Now you might say that this is all with the benefit of almost 10 years of hindsight, and you might have a point with that.  Yet, the issue at hand is whether or not the writer’s point of view did materialize as reality, even as a hinted attempt to subvert the Standard C++ Library and replace it with MFC(!?).

During the past 9 years since this comment was written, one could argue that Microsoft’s C++ compiler team have acted in the exact opposite manner implied by the writer.  Each successive release of Microsoft’s C++ compiler has been more and more standards compliant than the last.  Visual Studio 2005 is even available as a C++ Express edition for free, so you don’t even need to pay Microsoft money in order to obtain a first class C++ compiler from them.  The STL implementation has improved dramatically since VC6 (the STL implementation doesn’t come from Microsoft, but from P.J. Plaugher) as well as other parts of the C++ Standard Library, which is more than STL.

Does pointing out the “hater” in this comment make me a fanboy?  Absolutely not.  I have criticisms for some (not all) of the things Microsoft does and sometimes for the way it does them.  In the USA, we have the assumption of innocence in our legal system, but the haters start with an assumption of guilt.  Instead of investigating the issue surrounding the presence of the include files, or reporting a memory leak bug in CArray, the assumption of guilt is elevated to the first consideration and the immediate conclusion is a greedy conspiracy designed to subvert the C++ Standard Library.  This may be sufficient to get the other “haters” to chime in saying “yeah! yeah!” but it doesn’t convince me.  So far, not one of the conspiracies alleged by “haters” has proven to be true when I’ve investigated them.  That ought to speak for itself right there.

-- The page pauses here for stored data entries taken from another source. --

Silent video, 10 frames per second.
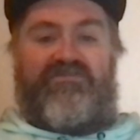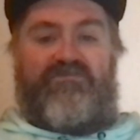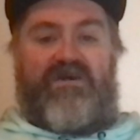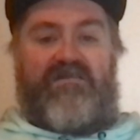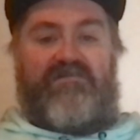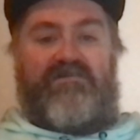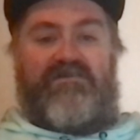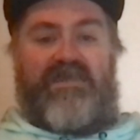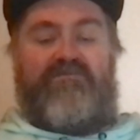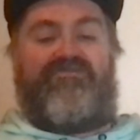well,
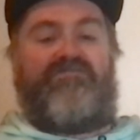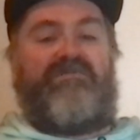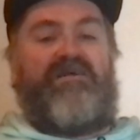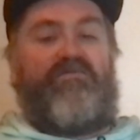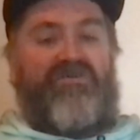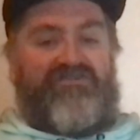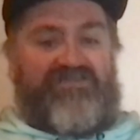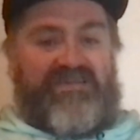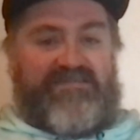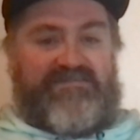he was on my watch
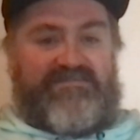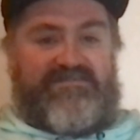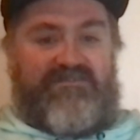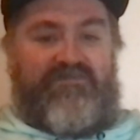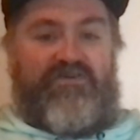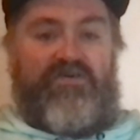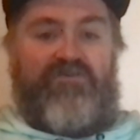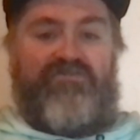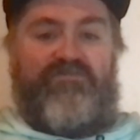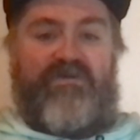list for
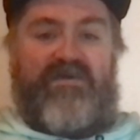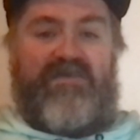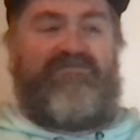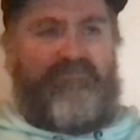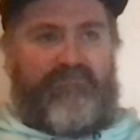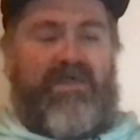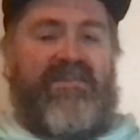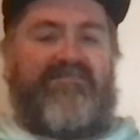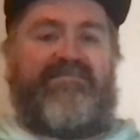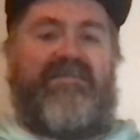Augsburg. He was playing
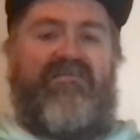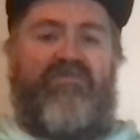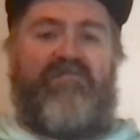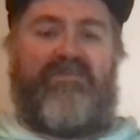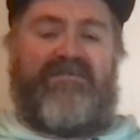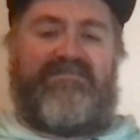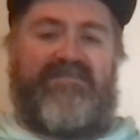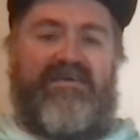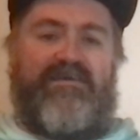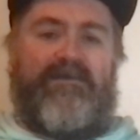as a left wing back
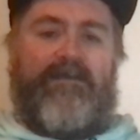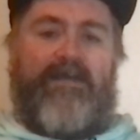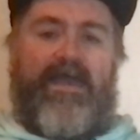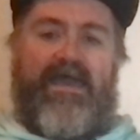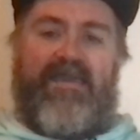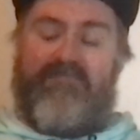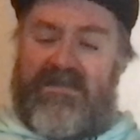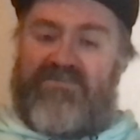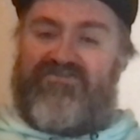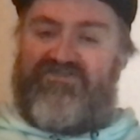today. He
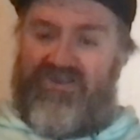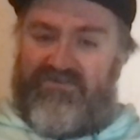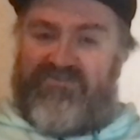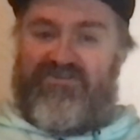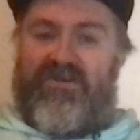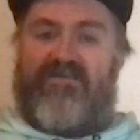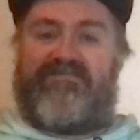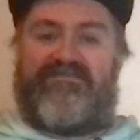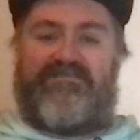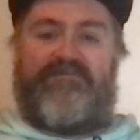managed 2
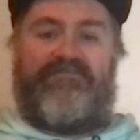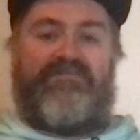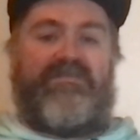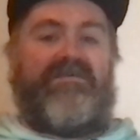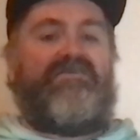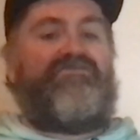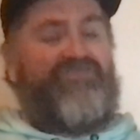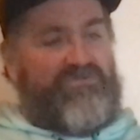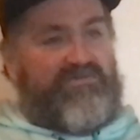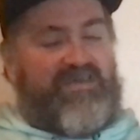shots,
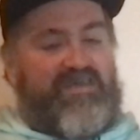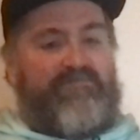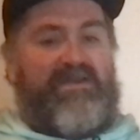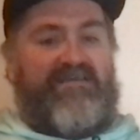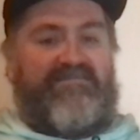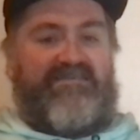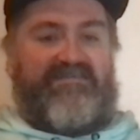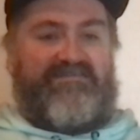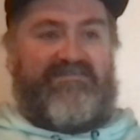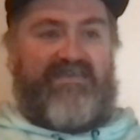2 key
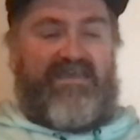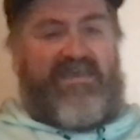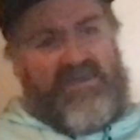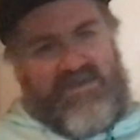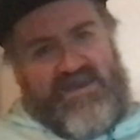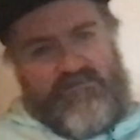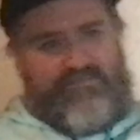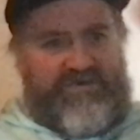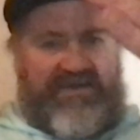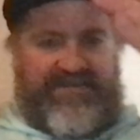passes, and
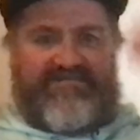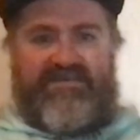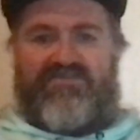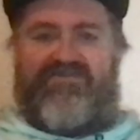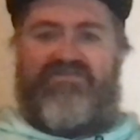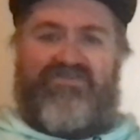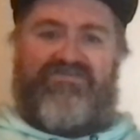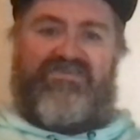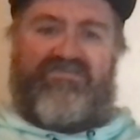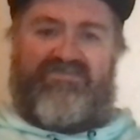put in 6
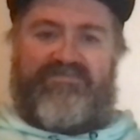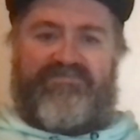crosses.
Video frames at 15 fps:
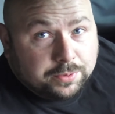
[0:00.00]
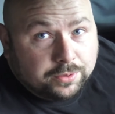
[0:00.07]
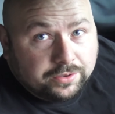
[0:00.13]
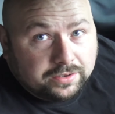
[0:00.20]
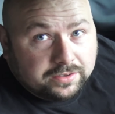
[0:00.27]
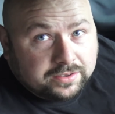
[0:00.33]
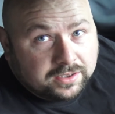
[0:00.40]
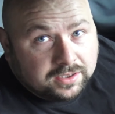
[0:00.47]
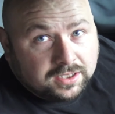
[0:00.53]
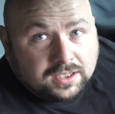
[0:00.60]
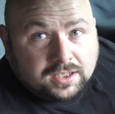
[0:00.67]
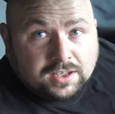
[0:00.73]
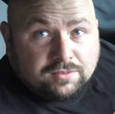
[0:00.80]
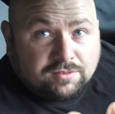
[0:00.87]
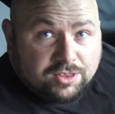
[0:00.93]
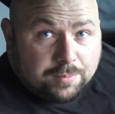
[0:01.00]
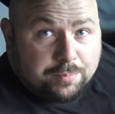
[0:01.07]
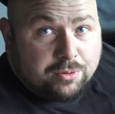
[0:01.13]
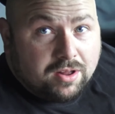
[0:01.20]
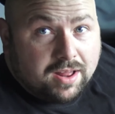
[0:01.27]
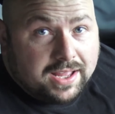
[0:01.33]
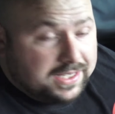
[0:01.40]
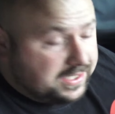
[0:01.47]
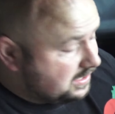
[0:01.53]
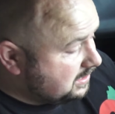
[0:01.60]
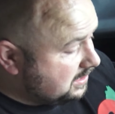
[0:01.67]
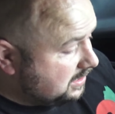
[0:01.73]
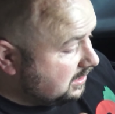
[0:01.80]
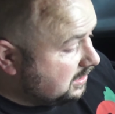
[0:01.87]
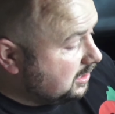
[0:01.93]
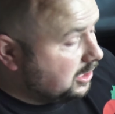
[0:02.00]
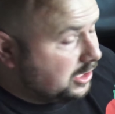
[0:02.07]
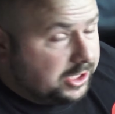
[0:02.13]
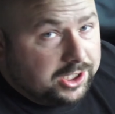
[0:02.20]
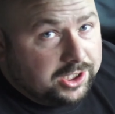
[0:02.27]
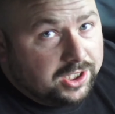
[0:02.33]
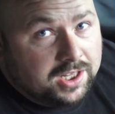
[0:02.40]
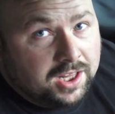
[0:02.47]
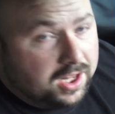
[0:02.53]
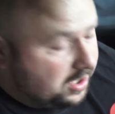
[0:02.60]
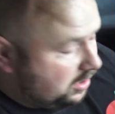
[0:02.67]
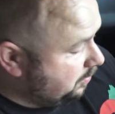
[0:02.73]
point. For the price, you can't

2 Responses to “The Assumption of Guilt”

  1. Arseny Kapoulkine Says:

    I skimmed the post so I apologize if it’s already been said, but –
    My psychic powers tell me that the “RR” person is annoyed by the fact that VC6 (since it’s 1998) no longer ships old-style STL includes (vector.h) (the author was probably not aware of the existence of new-style ).

    Like

    • legalize Says:

      I suppose that is possible, but that lends even more credence to my argument that their first assumption is to assume a conspiracy on behalf of Microsoft instead of investigating the situation. How hard is it to do something like dir/s/b | find “vector”, or use the file search capability in the Windows Explorer?